Tim Southee joined a special club on Wednesday, becoming just the sixth New Zealander to take 100 wickets in tests and one-day internationals.
His forebears are Sir Richard Hadlee, Daniel Vettori, Chris Cairns, Danny Morrison and Ewen Chatfield.
Southee completed the test feat against the West Indies in his 29th cap during December and the ODI feat against India in his 76th match. Both milestones were at Seddon Park.
The achievement adds pedigree to Southee's reputation as leader of the test and limited overs attacks. He is accomplishing the rare feat of adapting to all formats. The 25-year-old is pitching the ball up looking for edges with the red ball while fishing for wickets early in ODIs before opting for short-of-a-length containment with the white ball. That's a lot to process as a bowler. Incumbent ODI player Kyle Mills could do it for only a short segment of his career; Doug Bracewell has struggled; and the selection panel has partitioned Trent Boult and Neil Wagner into tests and Mitchell McClenaghan and Adam Milne into limited overs cricket to avoid a clash.
Southee has gone from promising tearaway - he is one of six New Zealanders to get a five-wicket bag on test debut, against England in 2008 - to attacking stalwart. He may be expensive every now and again, especially in ODIs or T20s, but he emits barely a whiff of fear against opposition batsmen.
Southee's rhythmic run-up hints wickets are imminent. Added to that is an erratic talent with the bat and athletic outfielding. Few are better under the high ball than Southee, perhaps a throwback to his days as a blindside flanker with the King's College first XV.
New Zealand coach Mike Hesson says Southee has matured as a cricketer in the past year after Chris Martin's exit. However, he cites his second test in charge - against India at Bangalore in August 2012 - as Southee's coming of age. Southee took seven for 64, the sixth-best figures by a New Zealand test bowler and the best in India. New Zealand lost but Southee gained respect, especially having been dropped earlier in the year after taking none for 140 against South Africa in Dunedin. He played one test in the interim against the West Indies in Kingston.
"He stepped up and offered the group something we didn't have," Hesson says. "There's probably a perception he's the class clown in some quarters, which I think is unfair because he's got a good sense of humour. He's now an experienced guy who responds well to pressure. He drives the bowling unit."
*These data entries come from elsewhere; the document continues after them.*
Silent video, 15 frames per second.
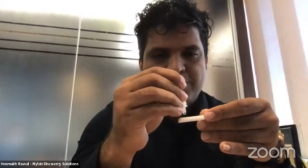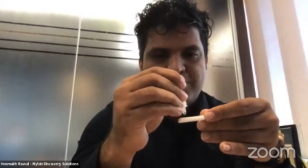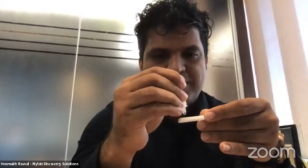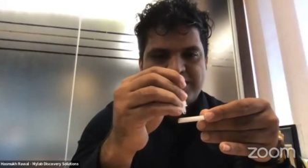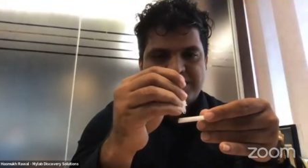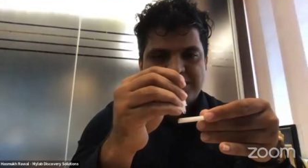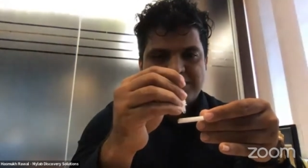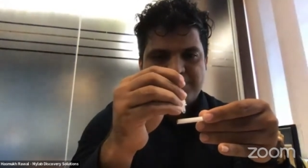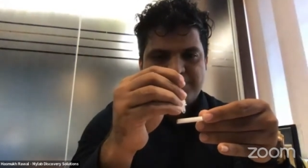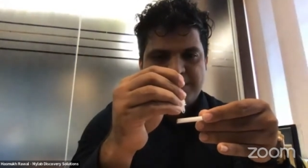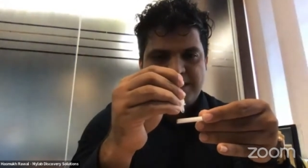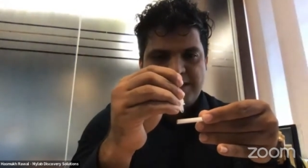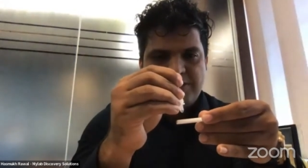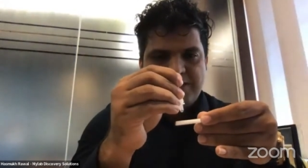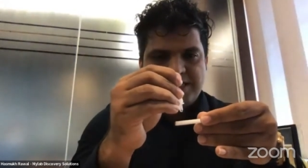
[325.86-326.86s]
you press.
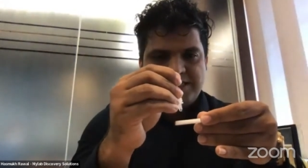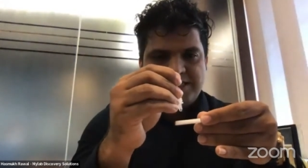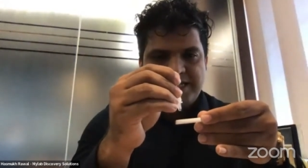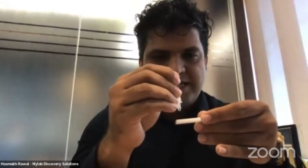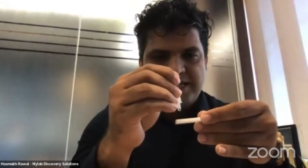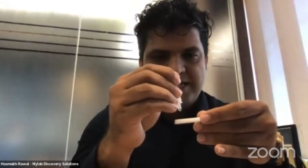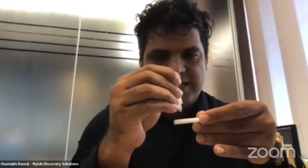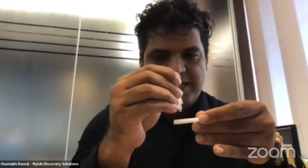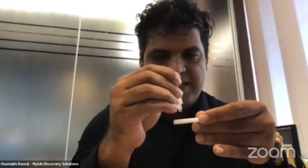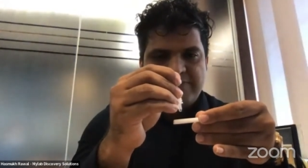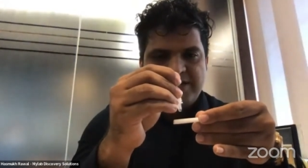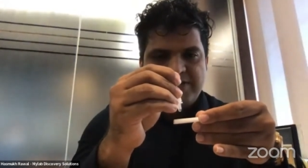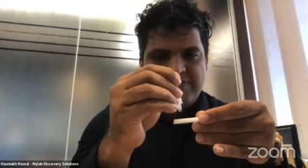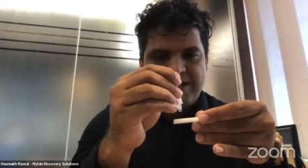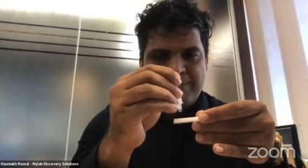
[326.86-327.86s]
You can see clearly,
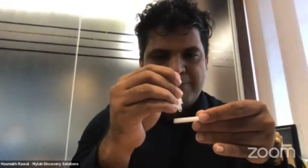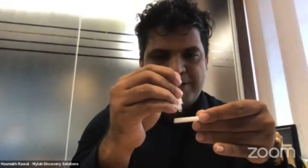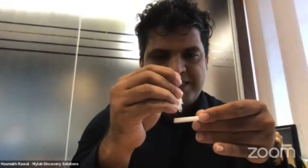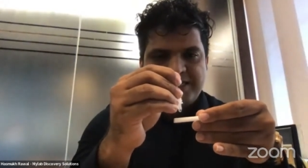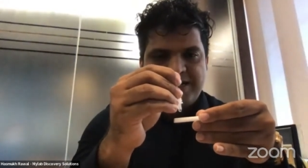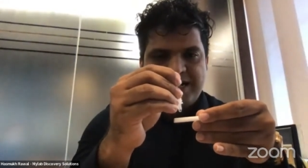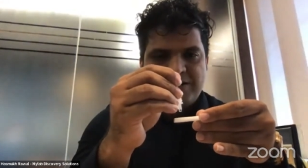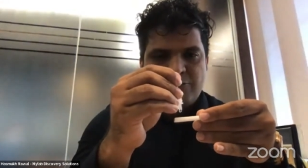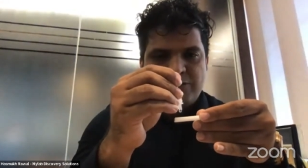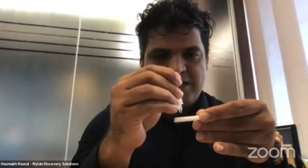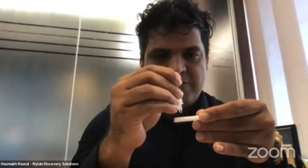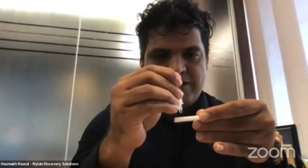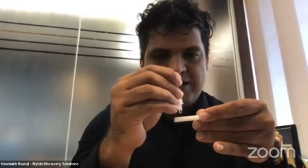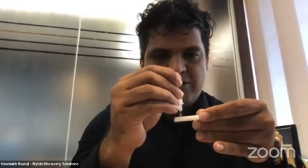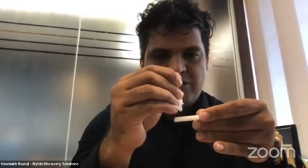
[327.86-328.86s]
even if I am pressing hard, only
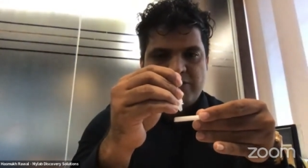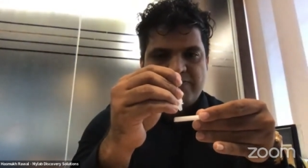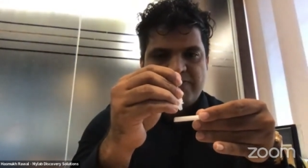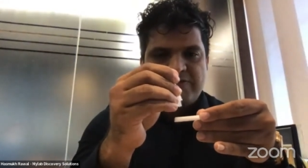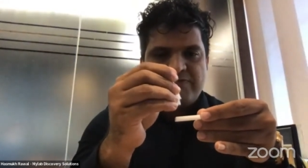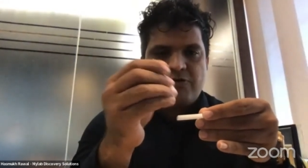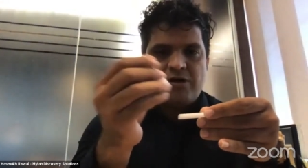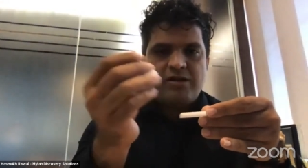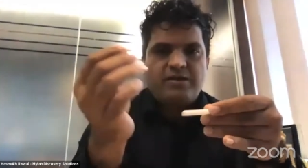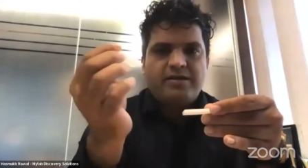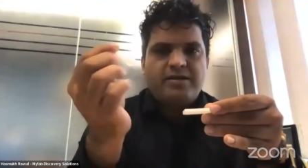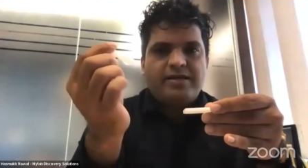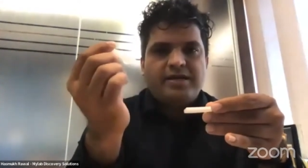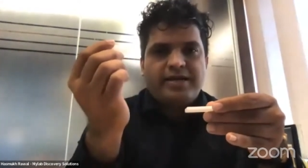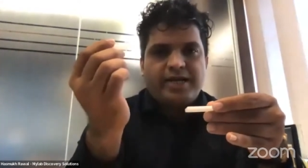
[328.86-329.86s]
one drop will
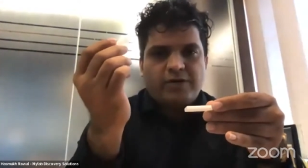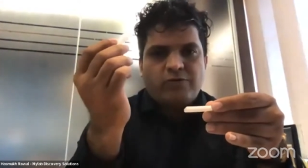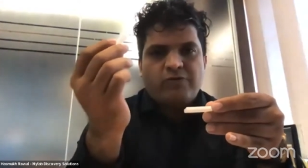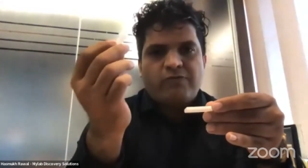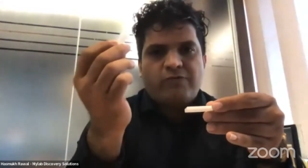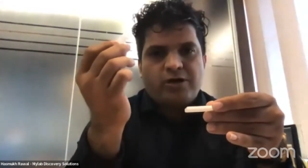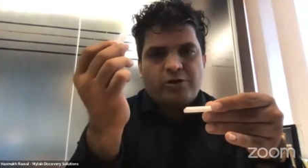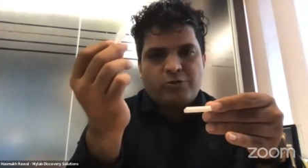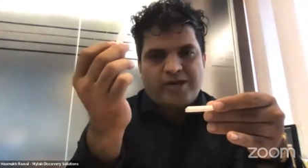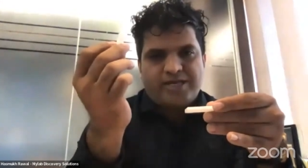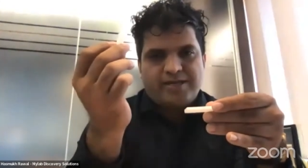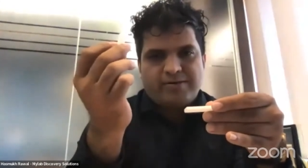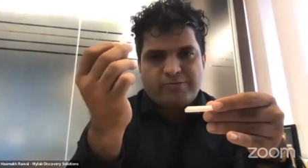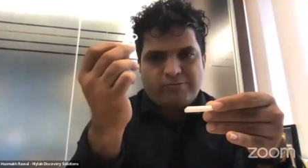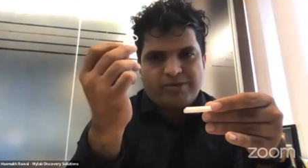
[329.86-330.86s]
fall. It won't fall
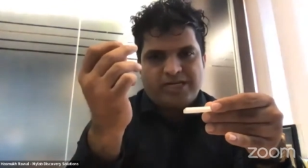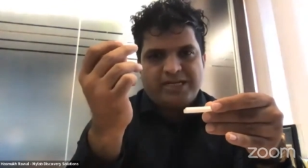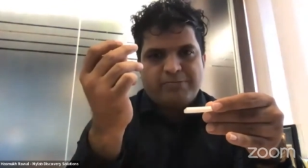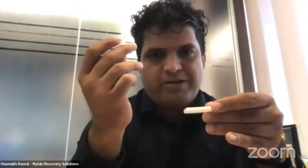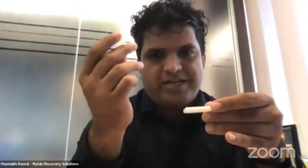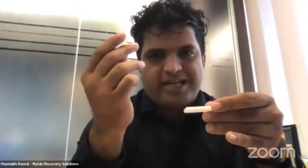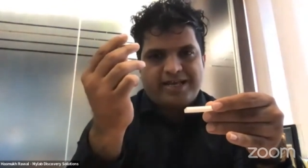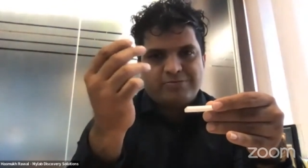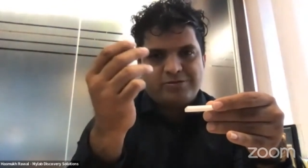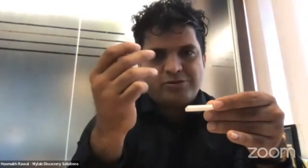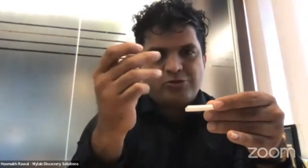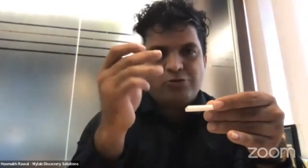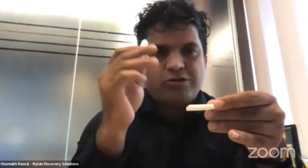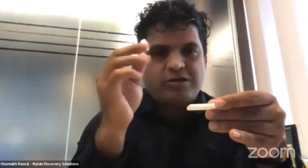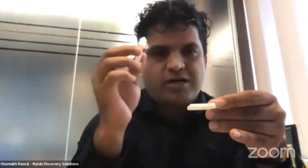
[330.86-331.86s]
twice, multiple times.
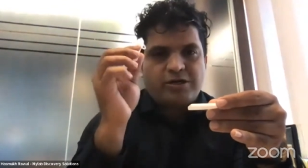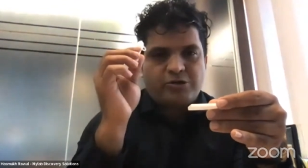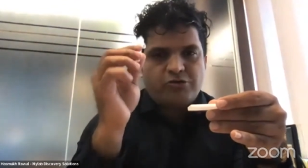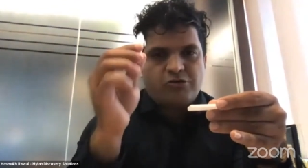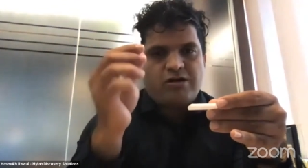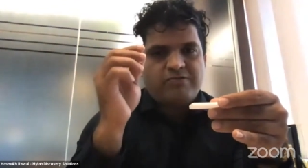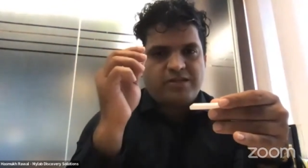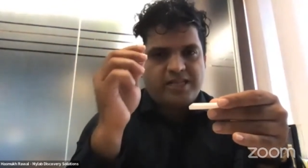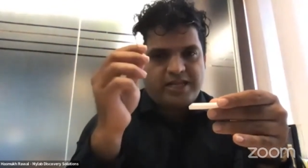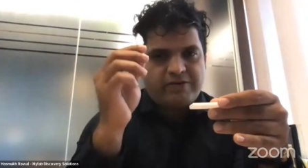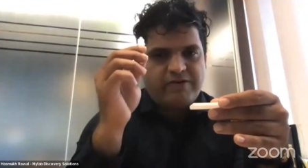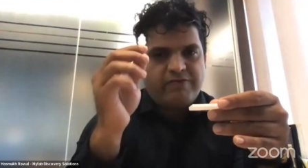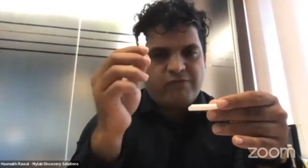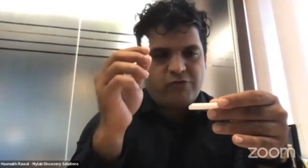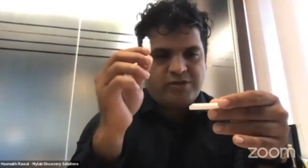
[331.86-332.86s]
So the control of the
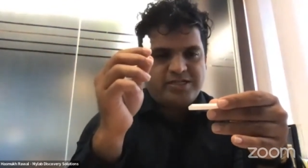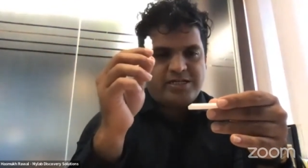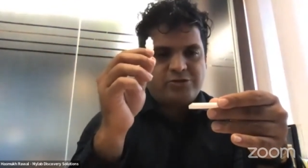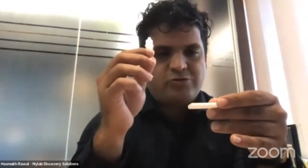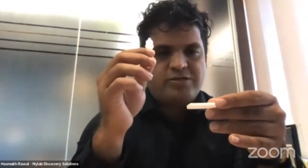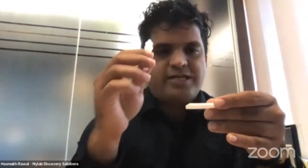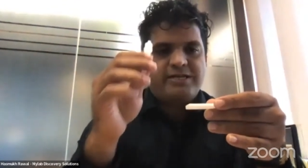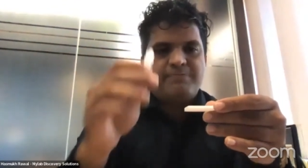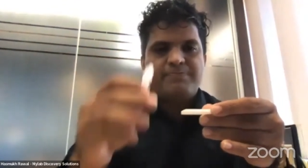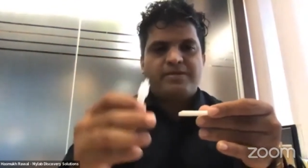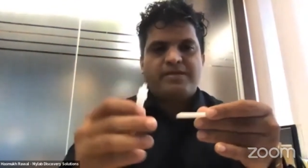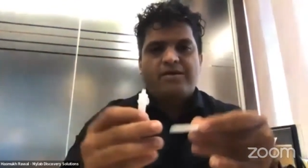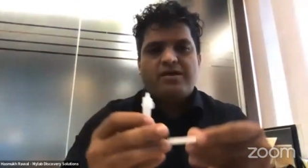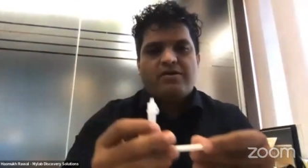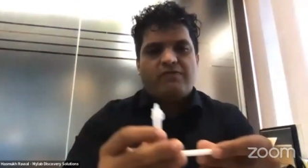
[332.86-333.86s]
liquid flow is also there.
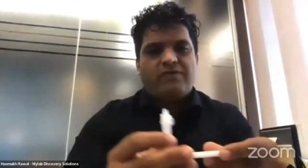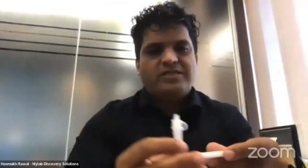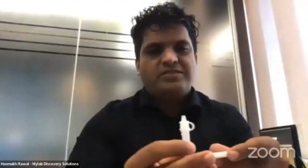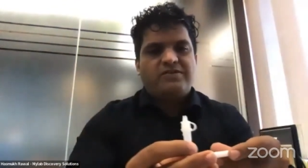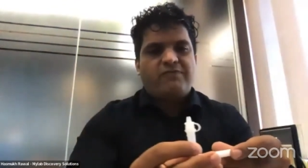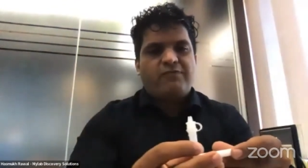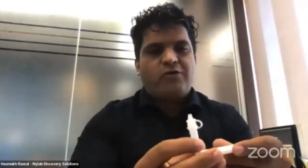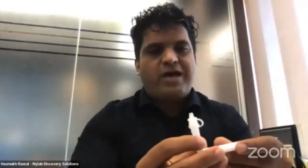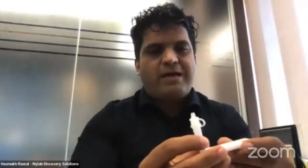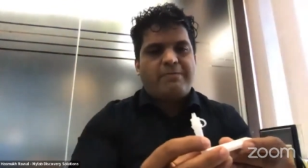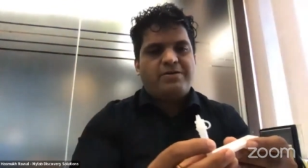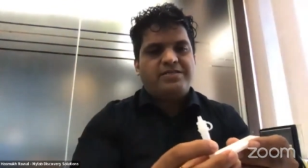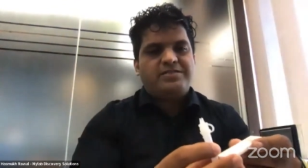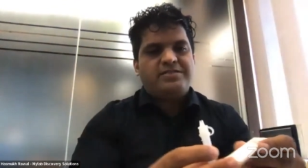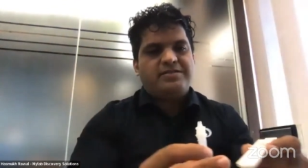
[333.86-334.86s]
Once the flow
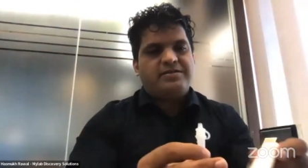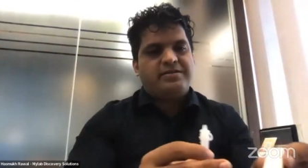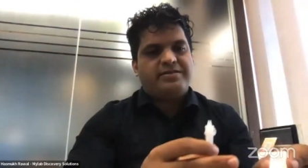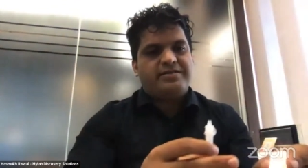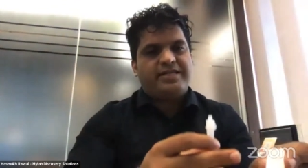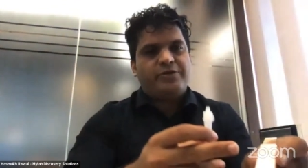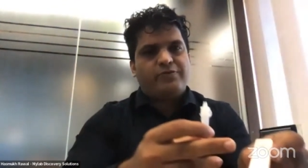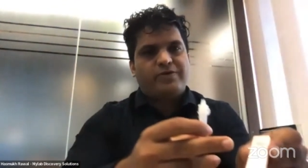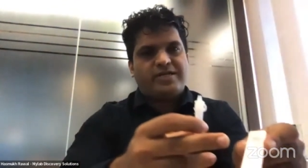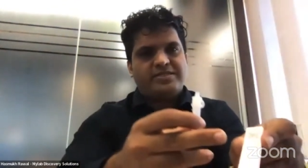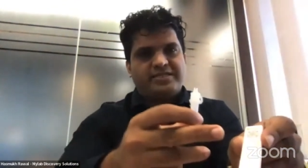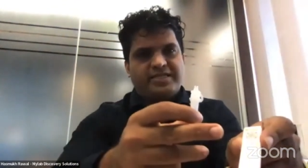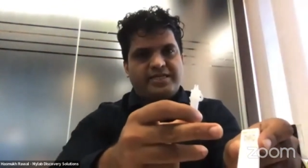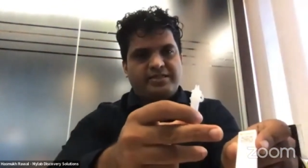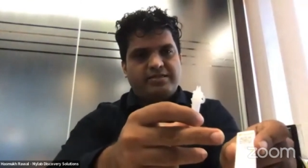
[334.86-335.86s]
happens, then you can
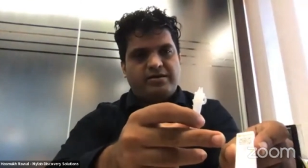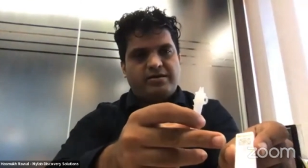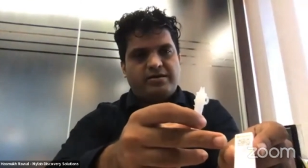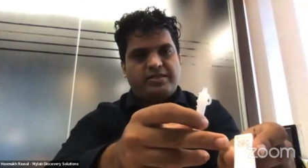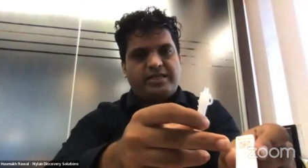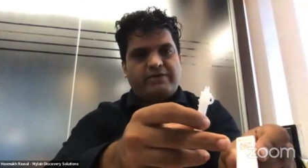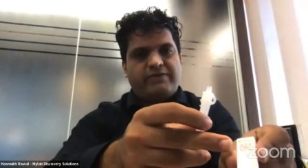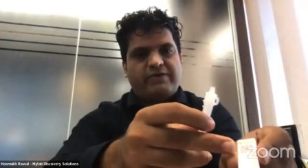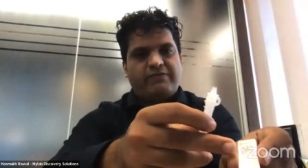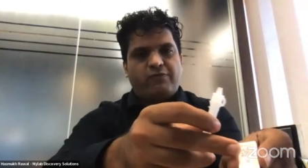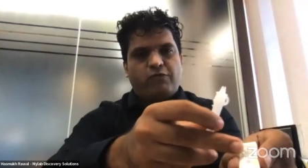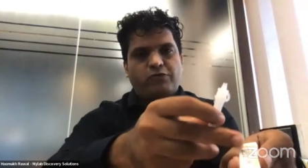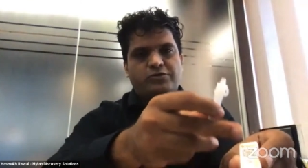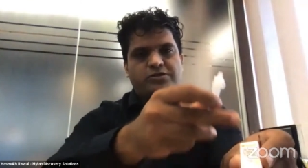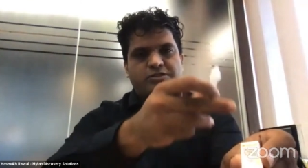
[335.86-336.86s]
see the liquid
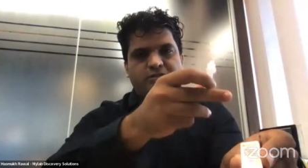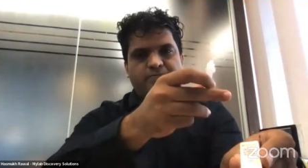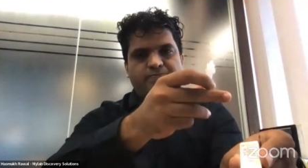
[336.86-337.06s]
flows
Southee's recent test figures reinforce that. He took 18 wickets at 18.11 against the West Indies.
Shane Bond's arrival as bowling coach also appears to have helped. Southee has taken 48 wickets at 22.16 in 10 tests compared with 53 at 39.54 in 19 tests pre-Bond; his ODI average is up slightly from 31.09 to 32.50.
"Tim is leader of the attack," Bond said recently.
"But I'm pushing him in areas like bowling better with the old ball. His use of the new ball in tests is outstanding."